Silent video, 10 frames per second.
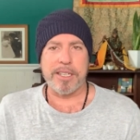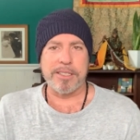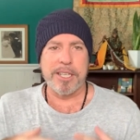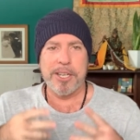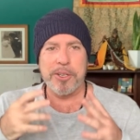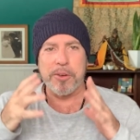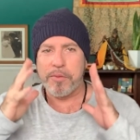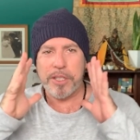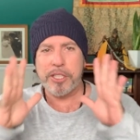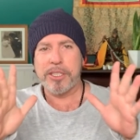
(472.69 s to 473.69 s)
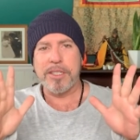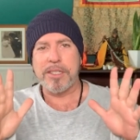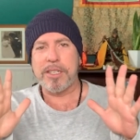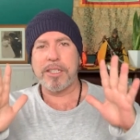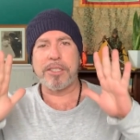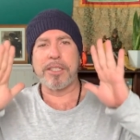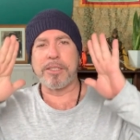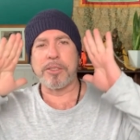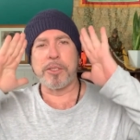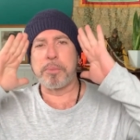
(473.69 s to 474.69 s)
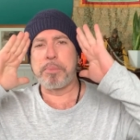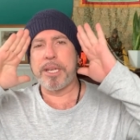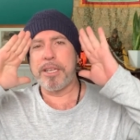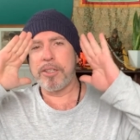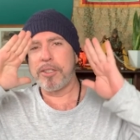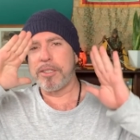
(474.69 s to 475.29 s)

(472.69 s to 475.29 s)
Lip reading: and your vision is such that your pineal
◆ ◆ ◆ ◆
Problem description = Repeat the full set of records exactly, and output no pictures.

Result of the exercise =
Silent video, 10 frames per second.
(472.69 s to 473.69 s)
(473.69 s to 474.69 s)
(474.69 s to 475.29 s)

(472.69 s to 475.29 s)
Lip reading: and your vision is such that your pineal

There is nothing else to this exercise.